14. Stroke, transient ischemic attack, carotid surgery or carotid angioplasty within the 3
months prior to VR.
15. Coronary or carotid artery disease or valvular heart disease likely to require
surgical or percutaneous intervention within the 6 months after VR in the
investigators opinion.
16. Patients with prior major organ transplant or intent to transplant (on transplant
list) or with current ventricular assist device (VAD) therapy.
17. Evidence of hepatic disease as determined by any one of the following: SGOT (AST) or
SGPT (ALT) values exceeding 3x the upper limit of normal (ULN), bilirubin >1.5 mg/dl
at VR.
18. Evidence of present bilateral renal artery stenosis
19. Known intolerance or history of hypersensitivity to the active substance
(Spironolactone) or to any of the excipients of the Investigational Medicinal Product
(IMP) or placebo.
20. Present use of any aldosterone antagonist, potassium supplements or potassium sparing
diuretics at the time of enrollment. (Consider stopping these potassium sparing drugs
if clinically possible and upon discussion with the patient)

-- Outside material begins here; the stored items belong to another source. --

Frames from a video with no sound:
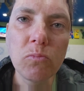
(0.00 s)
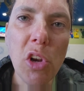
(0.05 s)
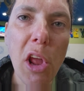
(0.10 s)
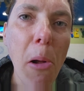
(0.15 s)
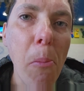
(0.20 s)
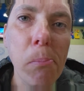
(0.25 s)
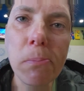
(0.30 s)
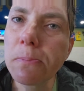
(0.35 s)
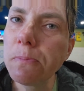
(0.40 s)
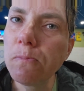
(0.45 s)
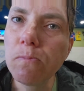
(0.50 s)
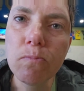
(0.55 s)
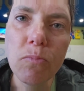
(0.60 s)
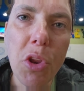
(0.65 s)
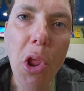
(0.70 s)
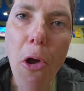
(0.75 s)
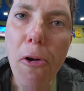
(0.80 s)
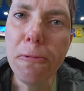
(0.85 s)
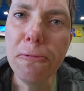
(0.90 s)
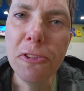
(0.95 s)
Come,
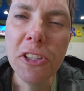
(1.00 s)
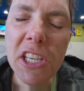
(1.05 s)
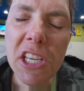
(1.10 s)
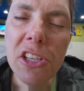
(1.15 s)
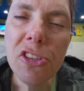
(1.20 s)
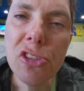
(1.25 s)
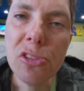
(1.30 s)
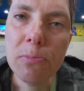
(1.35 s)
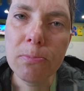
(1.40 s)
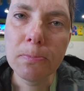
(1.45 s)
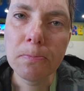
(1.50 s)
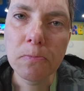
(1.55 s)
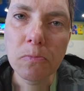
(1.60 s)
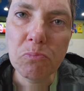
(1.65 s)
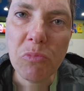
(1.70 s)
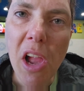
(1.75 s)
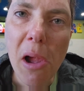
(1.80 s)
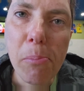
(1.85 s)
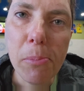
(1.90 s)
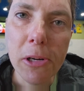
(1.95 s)
no fleece
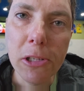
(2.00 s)
at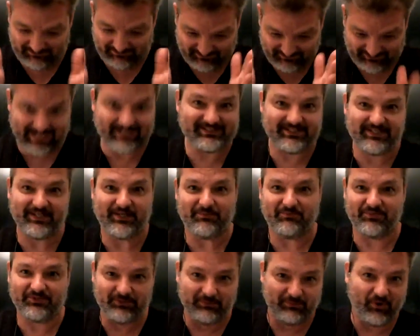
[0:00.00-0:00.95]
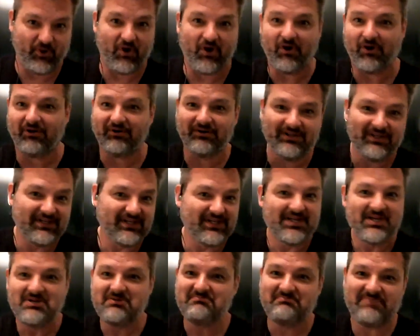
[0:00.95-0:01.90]
That's him with the ball,
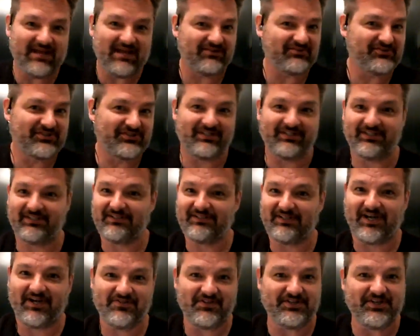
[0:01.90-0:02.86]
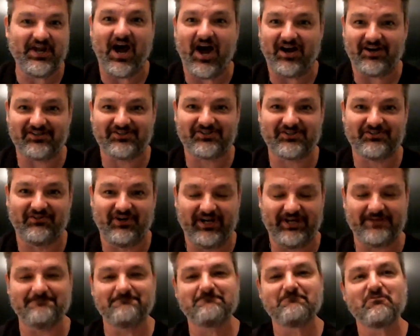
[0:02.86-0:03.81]
bouncing it on the docks, right?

21. Required treatment with prohibited Co-medications according to the summary of product
characteristics with the exception of ACE inhibitors or angiotensin receptor blockers
(as described in the protocol in IV.2).
, careful monitoring of plasma lithium and dose adjustment are required.
22. Use of other investigational drugs at the time of enrollment, or within 30 days or 5
half-lives before enrollment, whichever is longer.
23. Any condition that, in the opinion of the investigator may prevent the subject from
adhering to the study protocol (e.g. history of non-compliance to medical regimens,
patients who are considered potentially unreliable, patients with a history of
addiction).
24. History or presence of any other disease (i.e. including malignancies) with a life
expectancy of < 1 years.
25. History of non-compliance to medical regimens and patients who are considered
potentially unreliable.
26. Subjects who are legally detained in an official institution.
27. Subjects who may be dependent on the sponsor, the investigator or the trial sites,
have to be excluded from the trial.
28. Pregnant or nursing (lactating) women, where pregnancy is defined as the state of a
female after conception and until the termination of gestation, confirmed by a
positive human chorionic gonadotropin (hCG) laboratory test.
29. Women of child-bearing potential, defined as all women physiologically capable of
becoming pregnant, unless they are using highly effective methods of contraception
during study participation and until 2 months after the last dose off study drug.